> ASSIGNMENT
Without changing a thing, reproduce the entire listing and leave out its pictures.

> AVAILABLE RECORDS
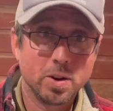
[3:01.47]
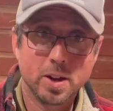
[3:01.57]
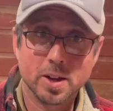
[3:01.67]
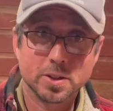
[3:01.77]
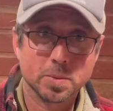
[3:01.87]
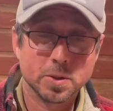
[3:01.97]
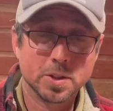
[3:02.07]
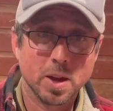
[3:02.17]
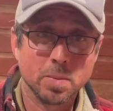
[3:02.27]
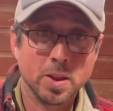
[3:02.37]
customers
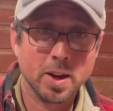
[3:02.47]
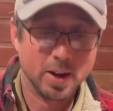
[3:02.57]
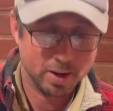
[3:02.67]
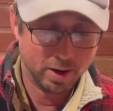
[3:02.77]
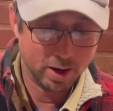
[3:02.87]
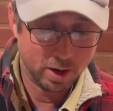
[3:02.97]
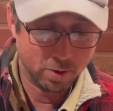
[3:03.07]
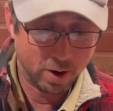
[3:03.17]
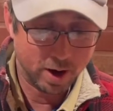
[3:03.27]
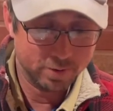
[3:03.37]
tell me that it
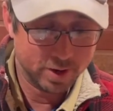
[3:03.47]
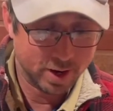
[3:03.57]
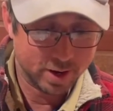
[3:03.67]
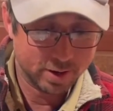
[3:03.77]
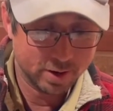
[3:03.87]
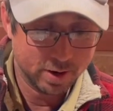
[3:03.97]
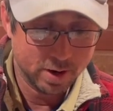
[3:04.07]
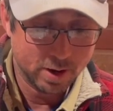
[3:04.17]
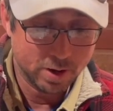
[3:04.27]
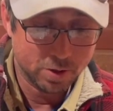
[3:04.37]
arrived
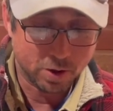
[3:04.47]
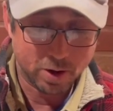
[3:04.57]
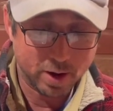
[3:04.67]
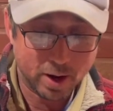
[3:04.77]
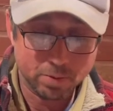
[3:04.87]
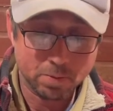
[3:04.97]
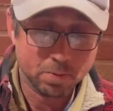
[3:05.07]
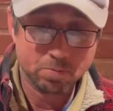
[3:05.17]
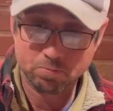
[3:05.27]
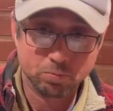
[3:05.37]
thawed out, and
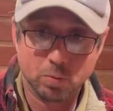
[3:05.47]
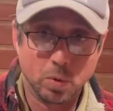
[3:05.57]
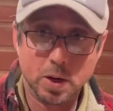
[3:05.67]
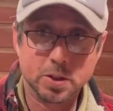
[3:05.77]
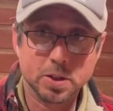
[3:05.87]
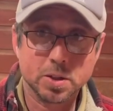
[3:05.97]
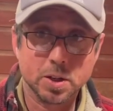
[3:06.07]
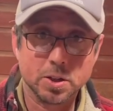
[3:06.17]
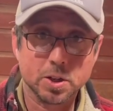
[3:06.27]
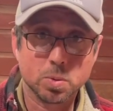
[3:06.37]
it
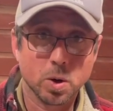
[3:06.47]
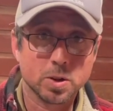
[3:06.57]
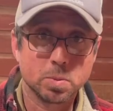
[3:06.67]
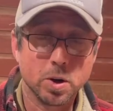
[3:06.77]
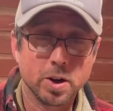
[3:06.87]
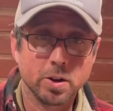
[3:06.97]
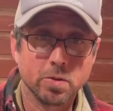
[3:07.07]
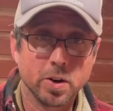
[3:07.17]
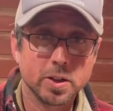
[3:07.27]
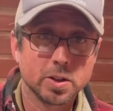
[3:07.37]
just works. Put it in your
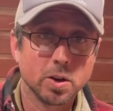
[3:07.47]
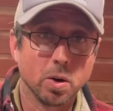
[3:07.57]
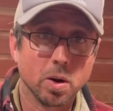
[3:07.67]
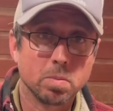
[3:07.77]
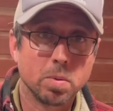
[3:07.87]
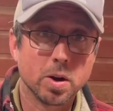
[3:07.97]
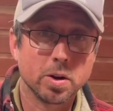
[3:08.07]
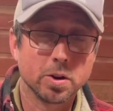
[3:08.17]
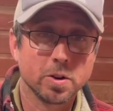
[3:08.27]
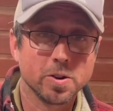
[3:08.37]
freezer or put it
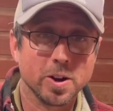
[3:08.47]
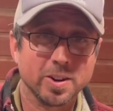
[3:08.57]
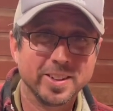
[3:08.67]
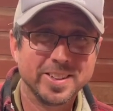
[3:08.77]
on your grill.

> WRITTEN ANSWER
[3:01.47]
[3:01.57]
[3:01.67]
[3:01.77]
[3:01.87]
[3:01.97]
[3:02.07]
[3:02.17]
[3:02.27]
[3:02.37]
customers
[3:02.47]
[3:02.57]
[3:02.67]
[3:02.77]
[3:02.87]
[3:02.97]
[3:03.07]
[3:03.17]
[3:03.27]
[3:03.37]
tell me that it
[3:03.47]
[3:03.57]
[3:03.67]
[3:03.77]
[3:03.87]
[3:03.97]
[3:04.07]
[3:04.17]
[3:04.27]
[3:04.37]
arrived
[3:04.47]
[3:04.57]
[3:04.67]
[3:04.77]
[3:04.87]
[3:04.97]
[3:05.07]
[3:05.17]
[3:05.27]
[3:05.37]
thawed out, and
[3:05.47]
[3:05.57]
[3:05.67]
[3:05.77]
[3:05.87]
[3:05.97]
[3:06.07]
[3:06.17]
[3:06.27]
[3:06.37]
it
[3:06.47]
[3:06.57]
[3:06.67]
[3:06.77]
[3:06.87]
[3:06.97]
[3:07.07]
[3:07.17]
[3:07.27]
[3:07.37]
just works. Put it in your
[3:07.47]
[3:07.57]
[3:07.67]
[3:07.77]
[3:07.87]
[3:07.97]
[3:08.07]
[3:08.17]
[3:08.27]
[3:08.37]
freezer or put it
[3:08.47]
[3:08.57]
[3:08.67]
[3:08.77]
on your grill.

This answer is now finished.